:: Input ::
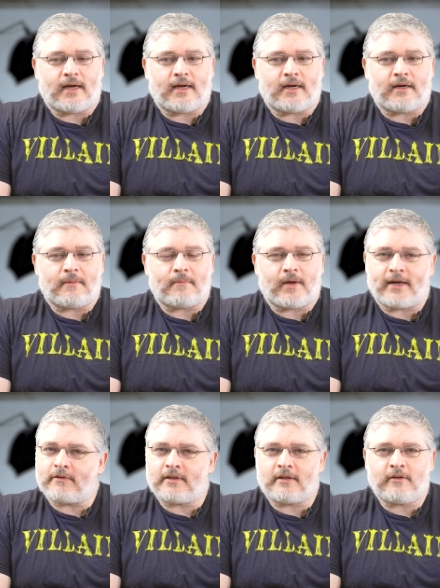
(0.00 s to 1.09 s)
um, I
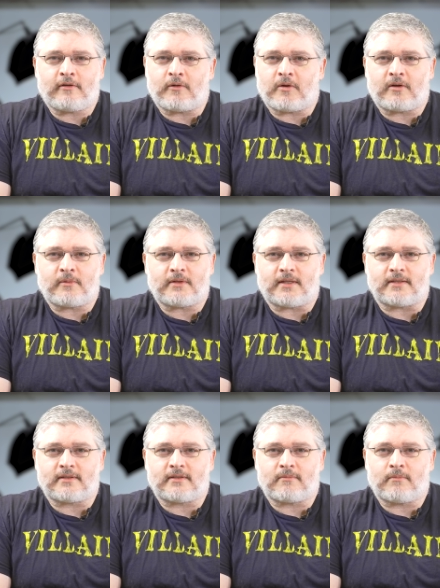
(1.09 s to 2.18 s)
don't think you can go wrong with
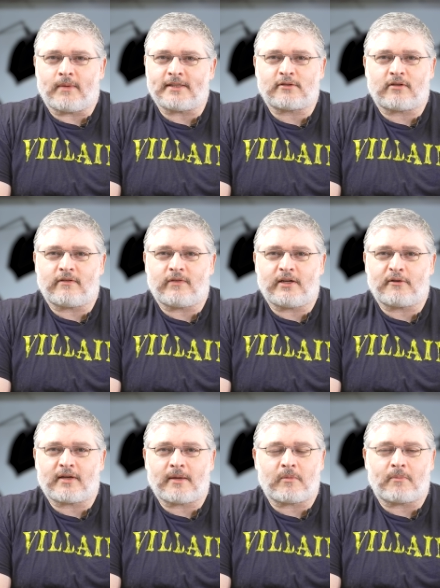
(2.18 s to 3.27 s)
this. Based on a
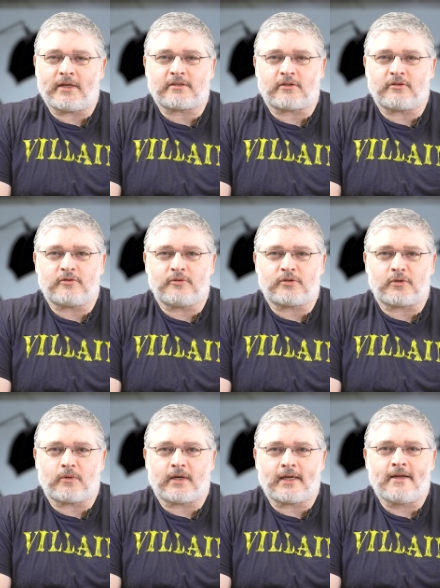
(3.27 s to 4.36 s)
video game and based on a true
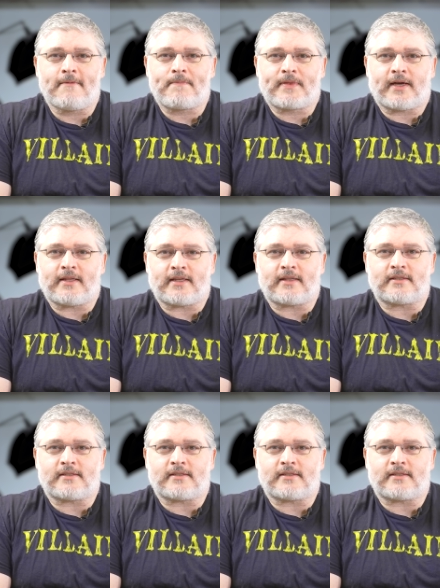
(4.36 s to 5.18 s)
story, I think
:::
Leaving out the pictures, print every record exactly as written.

(0.00 s to 1.09 s)
um, I
(1.09 s to 2.18 s)
don't think you can go wrong with
(2.18 s to 3.27 s)
this. Based on a
(3.27 s to 4.36 s)
video game and based on a true
(4.36 s to 5.18 s)
story, I think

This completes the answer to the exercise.